BEGIN

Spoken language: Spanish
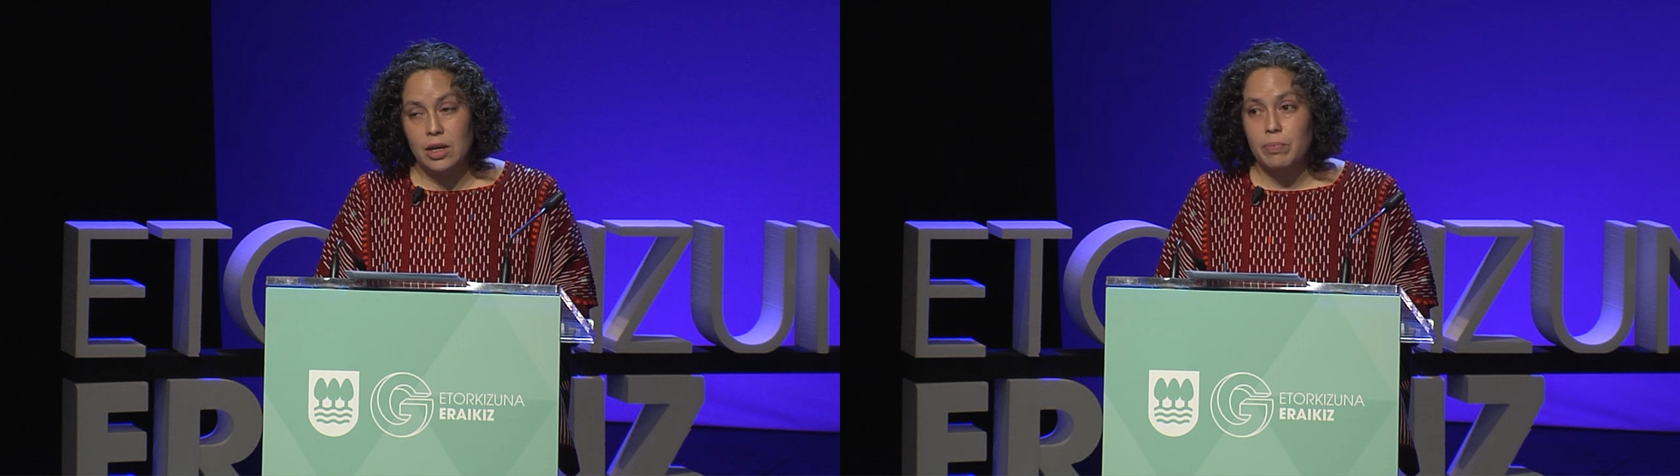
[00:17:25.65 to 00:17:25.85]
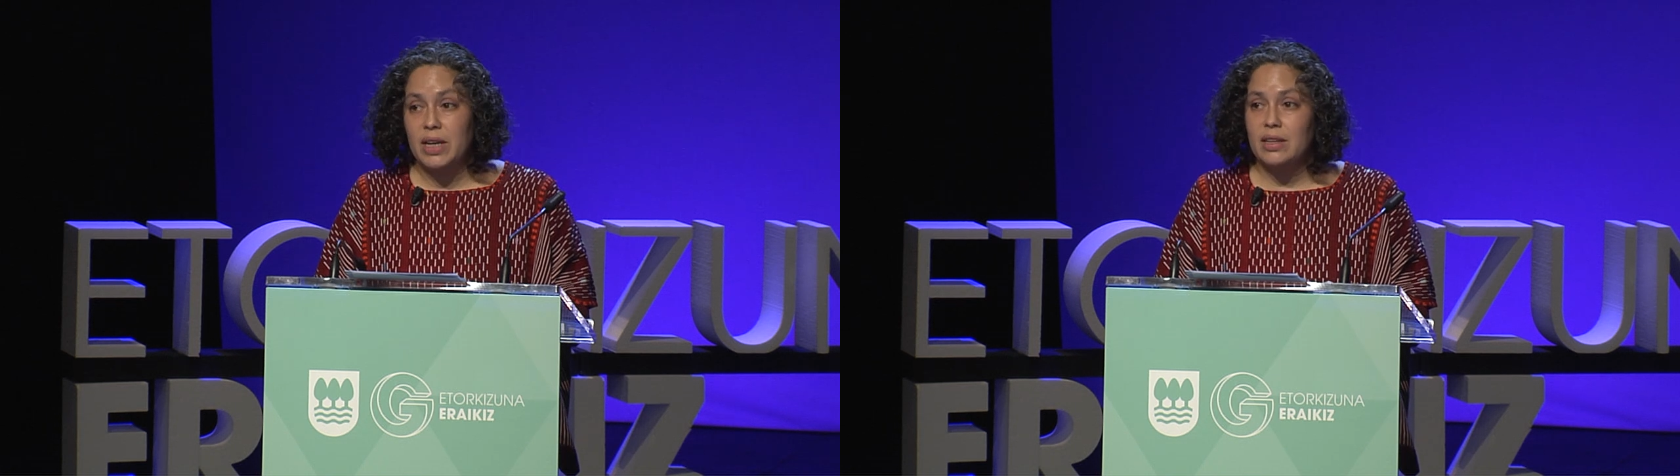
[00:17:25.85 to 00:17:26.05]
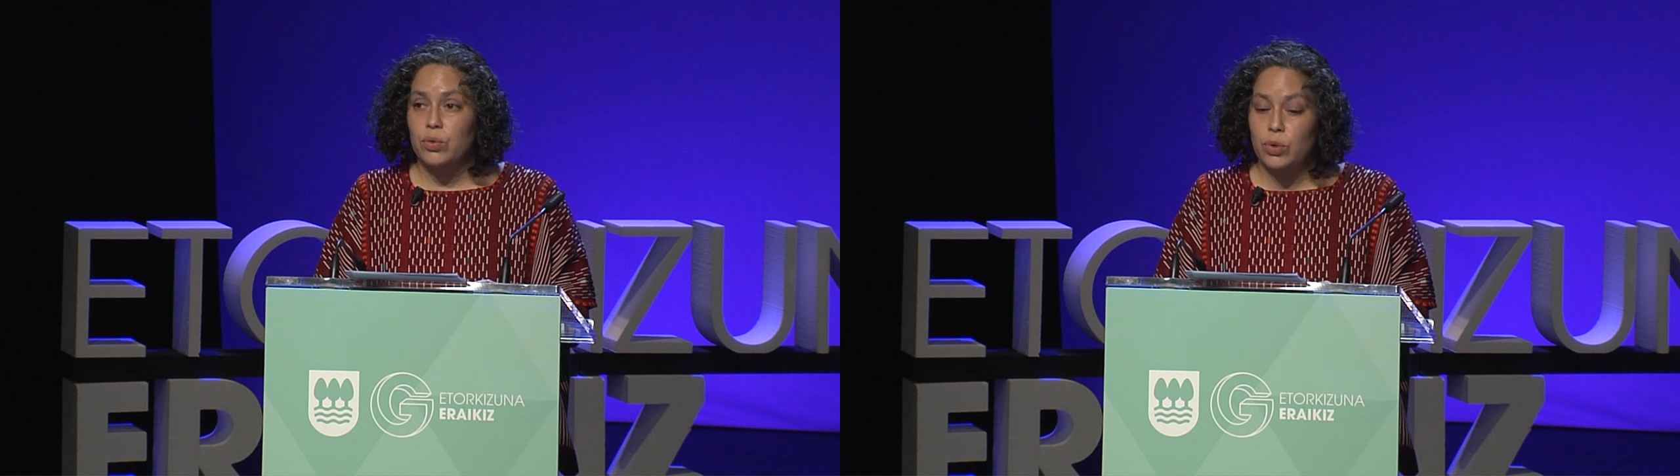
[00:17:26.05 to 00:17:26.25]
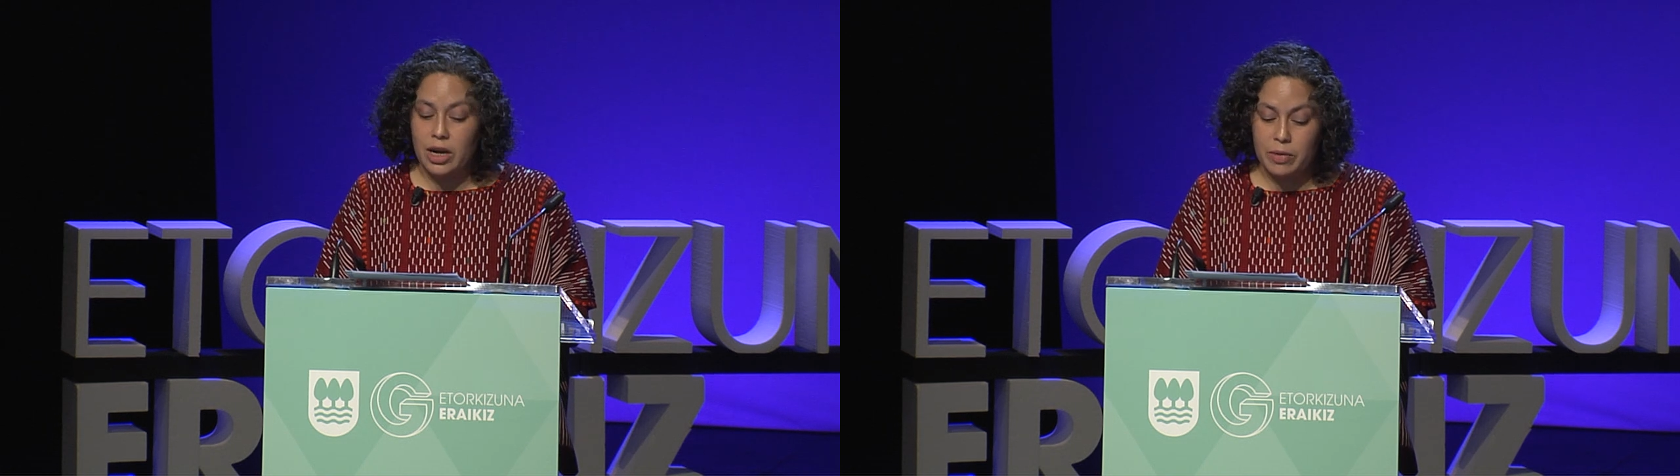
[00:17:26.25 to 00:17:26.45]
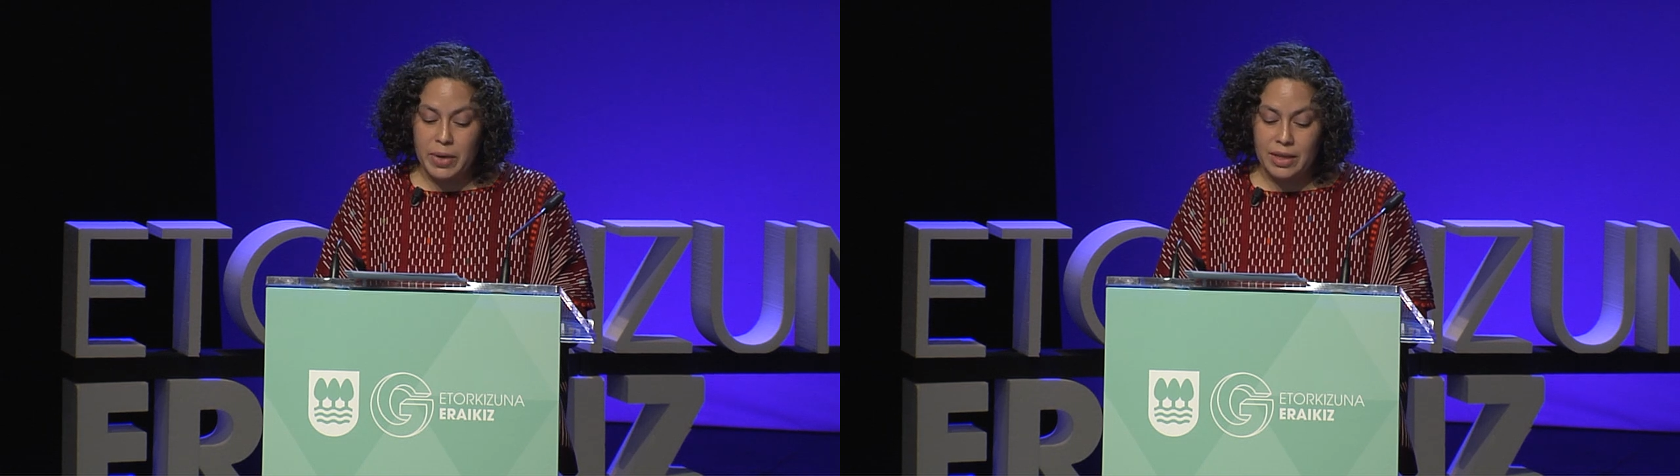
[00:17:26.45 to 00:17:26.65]

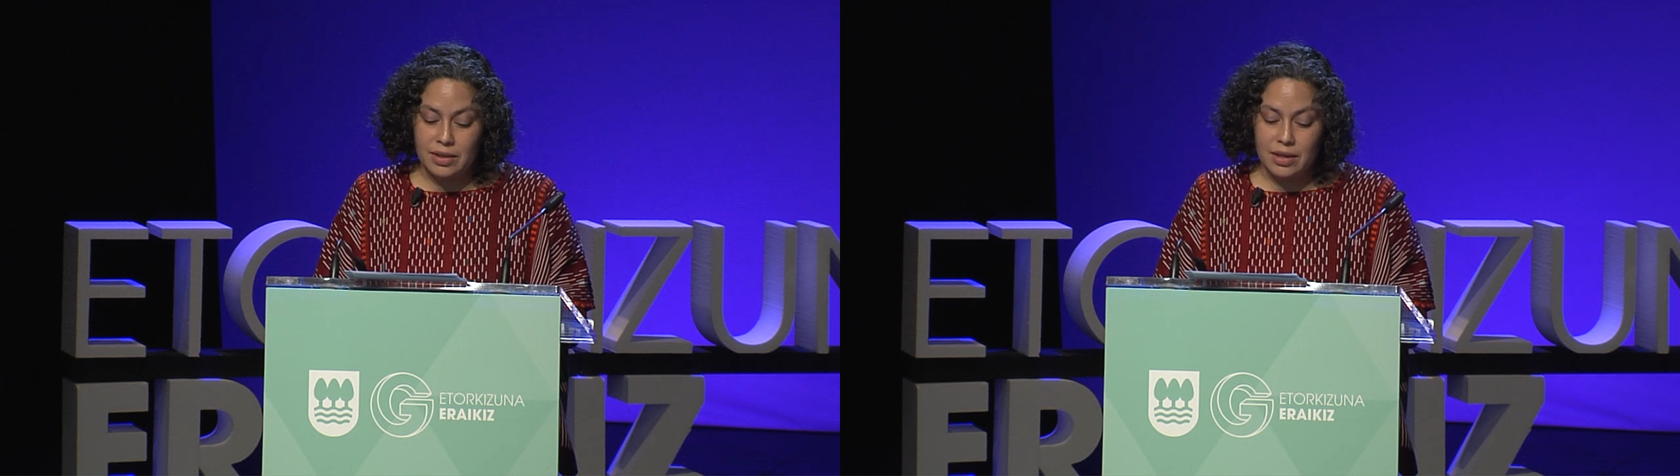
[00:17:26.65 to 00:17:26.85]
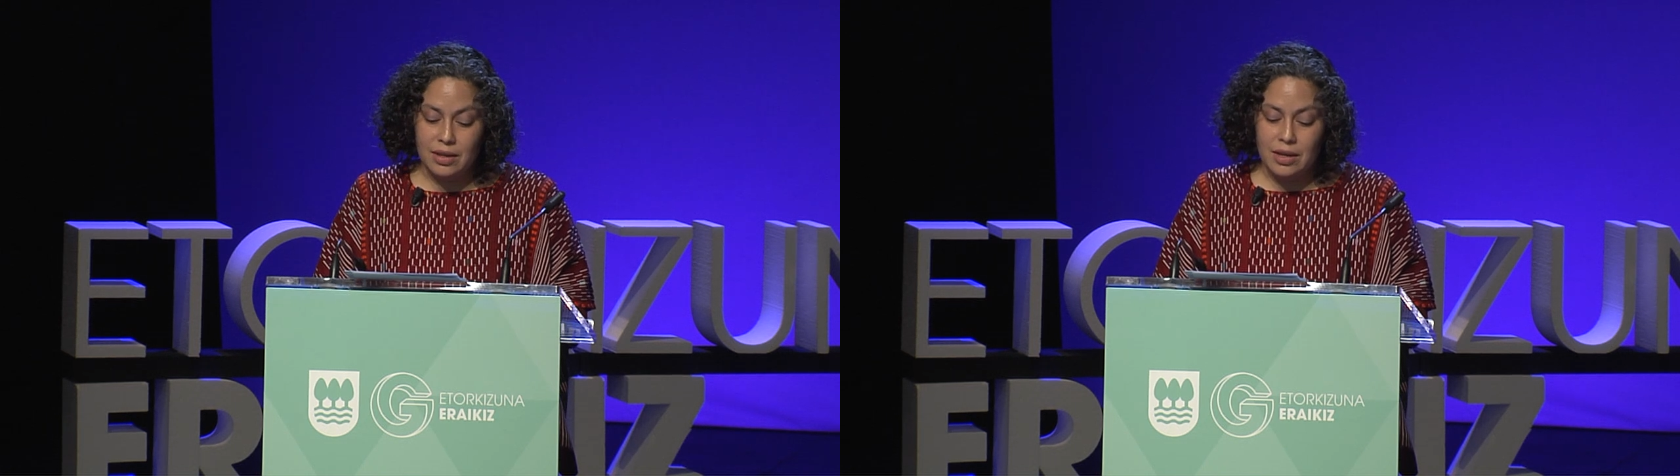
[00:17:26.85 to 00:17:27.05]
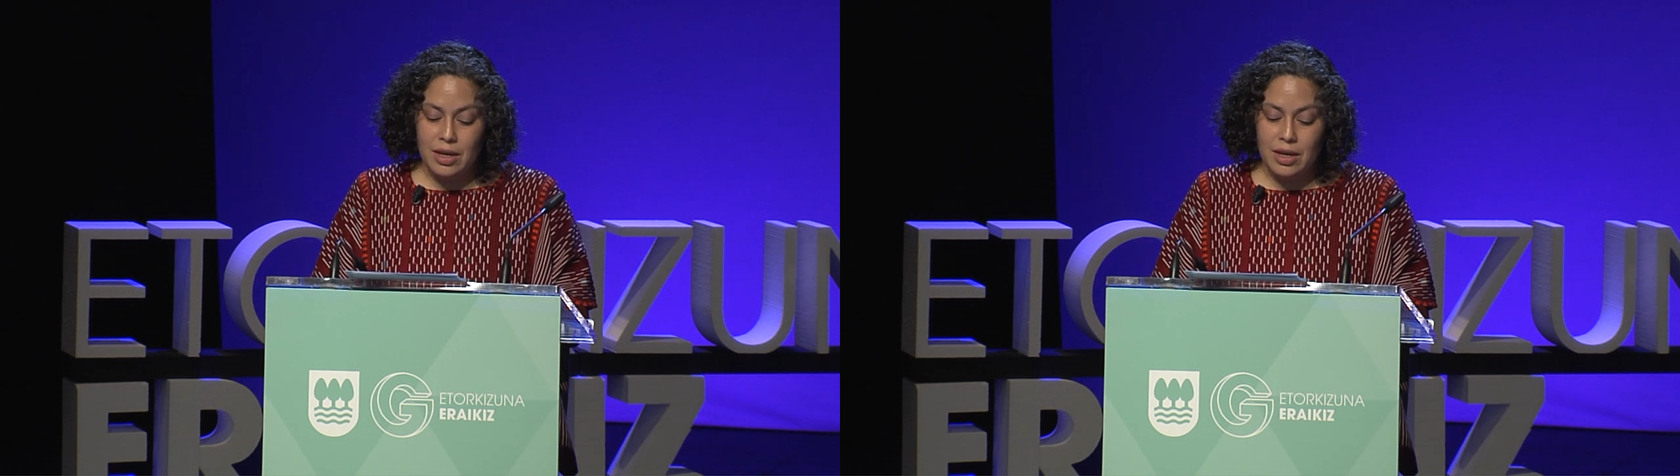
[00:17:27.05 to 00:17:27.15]
Particularmente,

END

_ASSIGNED TASK_. Transcribe the full listing above exactly, with the images removed.

_EXPECTED OUTPUT_.
Spoken language: Spanish
[00:17:25.65 to 00:17:25.85]
[00:17:25.85 to 00:17:26.05]
[00:17:26.05 to 00:17:26.25]
[00:17:26.25 to 00:17:26.45]
[00:17:26.45 to 00:17:26.65]

[00:17:26.65 to 00:17:26.85]
[00:17:26.85 to 00:17:27.05]
[00:17:27.05 to 00:17:27.15]
Particularmente,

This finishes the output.